KnowCoder: Coding Structured Knowledge into LLMs for Universal Information Extraction

In this paper, we propose KnowCoder, a Large Language Model (LLM) to conduct Universal Information Extraction (UIE) via code generation. KnowCoder aims to develop a kind of unified schema representation that LLMs can easily understand and an effective learning framework that encourages LLMs to follow schemas and extract structured knowledge accurately. To achieve these, KnowCoder introduces a code-style schema representation method to uniformly transform different schemas into Python classes, with which complex schema information, such as constraints among tasks in UIE, can be captured in an LLM-friendly manner. We further construct a code-style schema library covering over $\textbf{30,000}$ types of knowledge, which is the largest one for UIE, to the best of our knowledge.

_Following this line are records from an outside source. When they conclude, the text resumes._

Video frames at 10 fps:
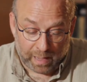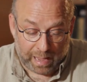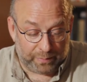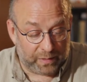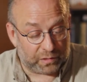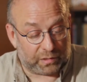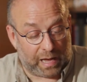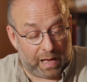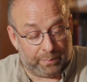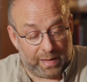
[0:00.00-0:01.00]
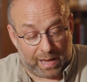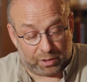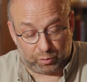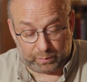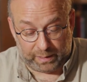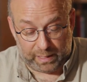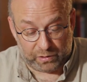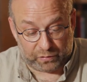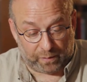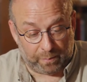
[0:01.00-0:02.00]
And this copy actually
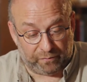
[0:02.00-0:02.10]
is from the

To ease the learning process of LLMs, KnowCoder contains a two-phase learning framework that enhances its schema understanding ability via code pretraining and its schema following ability via instruction tuning. After code pretraining on around $1.5$B automatically constructed data, KnowCoder already attains remarkable generalization ability and achieves relative improvements by $\textbf{49.8%}$ F1, compared to LLaMA2, under the few-shot setting. After instruction tuning, KnowCoder further exhibits strong generalization ability on unseen schemas and achieves up to $\textbf{12.5%}$ and $\textbf{21.9%}$, compared to sota baselines, under the zero-shot setting and the low resource setting, respectively. Additionally, based on our unified schema representations, various human-annotated datasets can simultaneously be utilized to refine KnowCoder, which achieves significant improvements up to $\textbf{7.5%}$ under the supervised setting.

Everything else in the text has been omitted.